Когда он наконец остановился в изнеможении, выронив карандаш, то сквозь туманную пелену, всё еще обволакивающую сознание, увидел, что Андрей, Павел и Юра стоят рядом и смотрят на его последний рисунок. «Можно?» - спросил Юра, протягивая руку к блокноту. Гришка едва кивнул, не в силах произнести ни слова. Павел протянул ему стакан воды с лёгким запахом лимона.
          «Небожители» негромко переговаривались, рассматривая блокнот. «Не знаю каким он будет архитектором, но график он уже отменный», - тихо, чтобы Гришка не услышал, произнёс Павел. «Да, даже завидно немножко», - улыбнулся Андрей. - «У него и с цветом всё в порядке, я видел масло». «В-общем, будет расти и страдать – будет толк, - подвёл итог Павел. – Лишь бы не зазнался». «Он нормальный, - Юра хмыкнул. – Девицы в группе даже слово «Гриша» произносят специальным каким-то голосом.
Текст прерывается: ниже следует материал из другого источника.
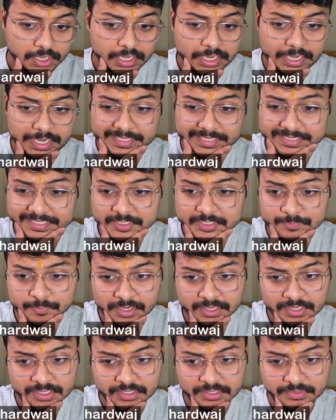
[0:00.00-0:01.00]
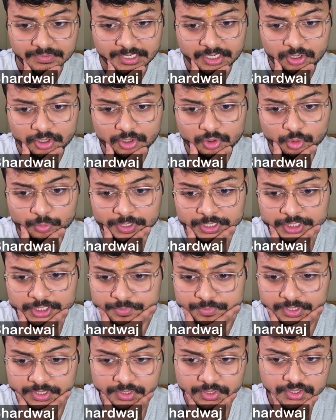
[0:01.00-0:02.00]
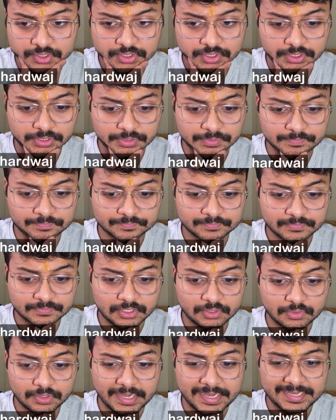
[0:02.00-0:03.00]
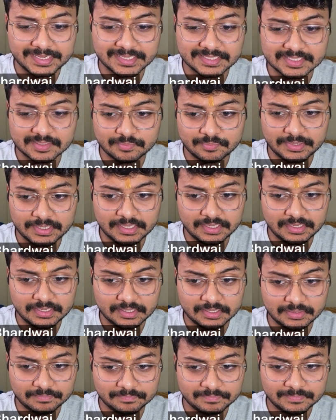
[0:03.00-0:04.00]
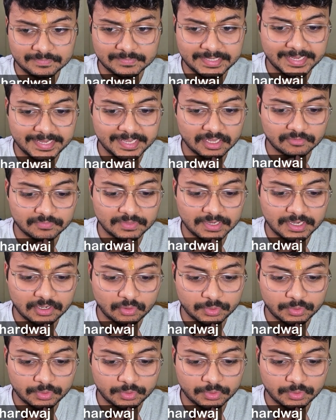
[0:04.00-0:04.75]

And this pawn cannot do much because knight can simply take care of that.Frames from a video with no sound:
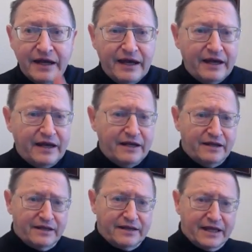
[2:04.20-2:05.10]

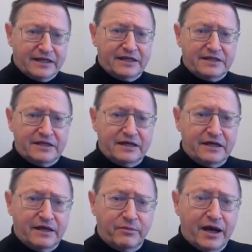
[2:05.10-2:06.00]
and that lady
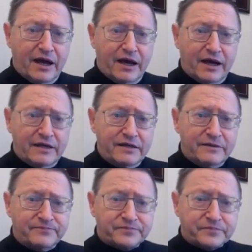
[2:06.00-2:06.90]
here behind,
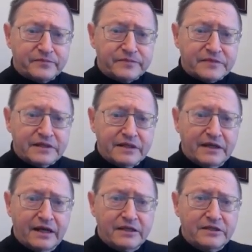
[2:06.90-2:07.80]

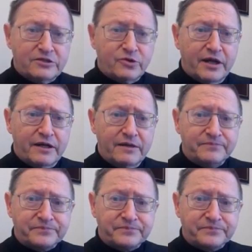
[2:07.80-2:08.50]
Gagne Juin,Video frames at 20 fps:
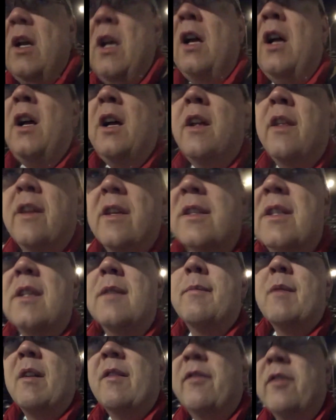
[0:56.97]
This is my
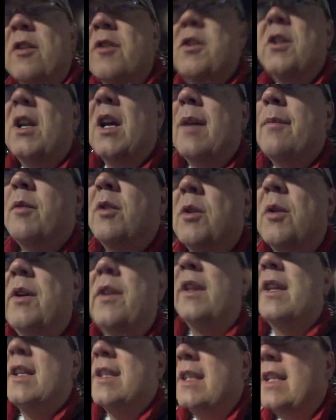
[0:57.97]
first time doing this
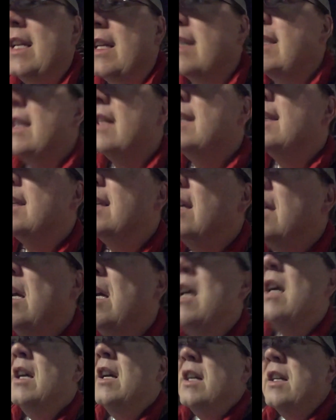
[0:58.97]
distance,
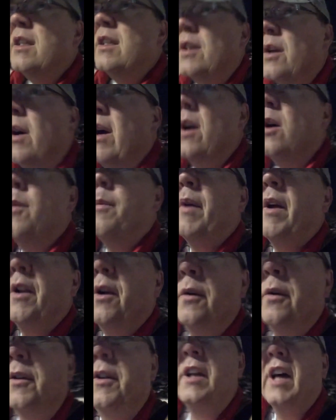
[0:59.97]
so I hope I don't
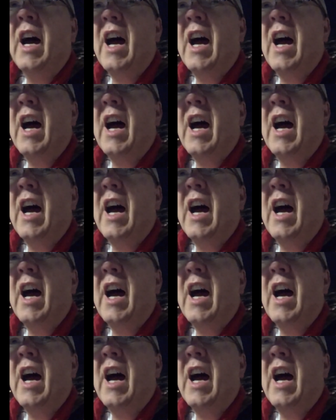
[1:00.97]
die.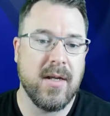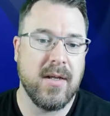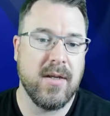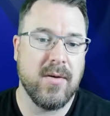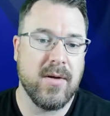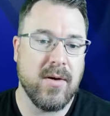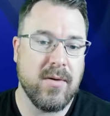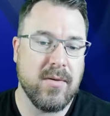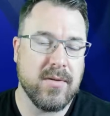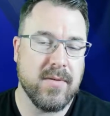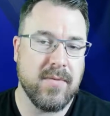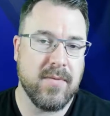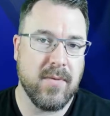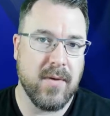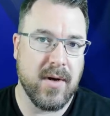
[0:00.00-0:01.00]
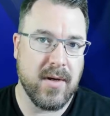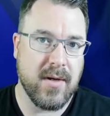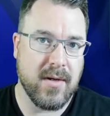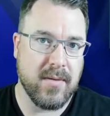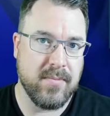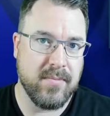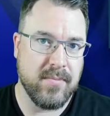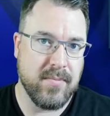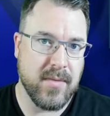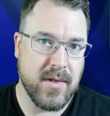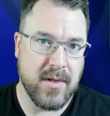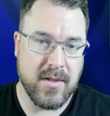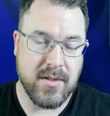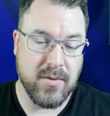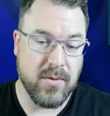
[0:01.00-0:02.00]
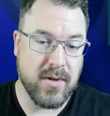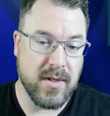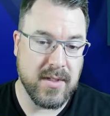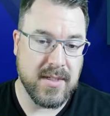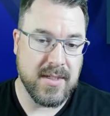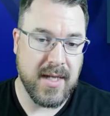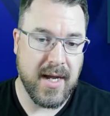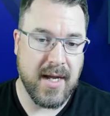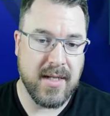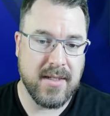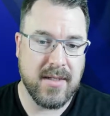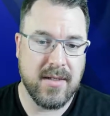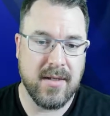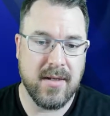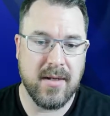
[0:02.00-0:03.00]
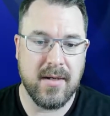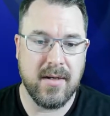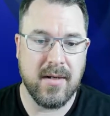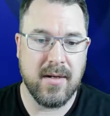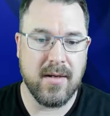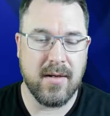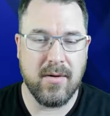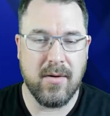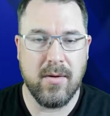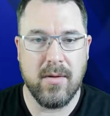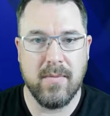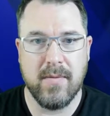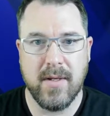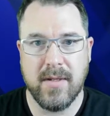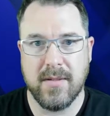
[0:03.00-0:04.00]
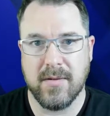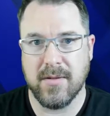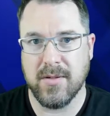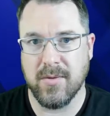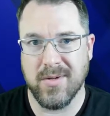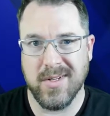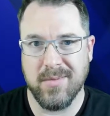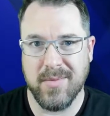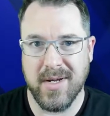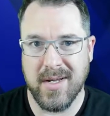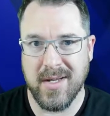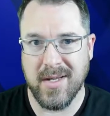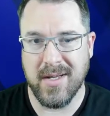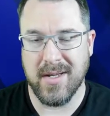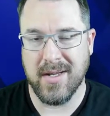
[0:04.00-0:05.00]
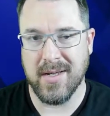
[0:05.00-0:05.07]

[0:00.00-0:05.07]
You can also sort on stats, and all of these are sorting by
А он не замечает».
          Гришка открыл глаза, вяло пошевелился.
          - Гриш, это хорошо, - Андрей вернул ему блокнот. – Трип пошёл тебе на пользу. Учти только, это не циклодол сделал. Всё, что надо, уже есть у тебя внутри.
          Гришка равнодушно покивал, потянулся к стакану с водой, но едва смог сделать глоток. Потом тусклый взгляд его упал на часы. Полвосьмого.
          - Это утра или вечера? – хрипло спросил он.
          - Вечера, причём воскресенья. Пора.
         
          Гришка смутно запомнил как он доехал до дому. Блокнот с эскизами из трипа периодически попадался ему под руку, и он вспоминал ту или иную деталь, но только много позже паззл сложился, и он смог поставить точку в долго остававшейся незавершённой серии «Прогулки в бездну».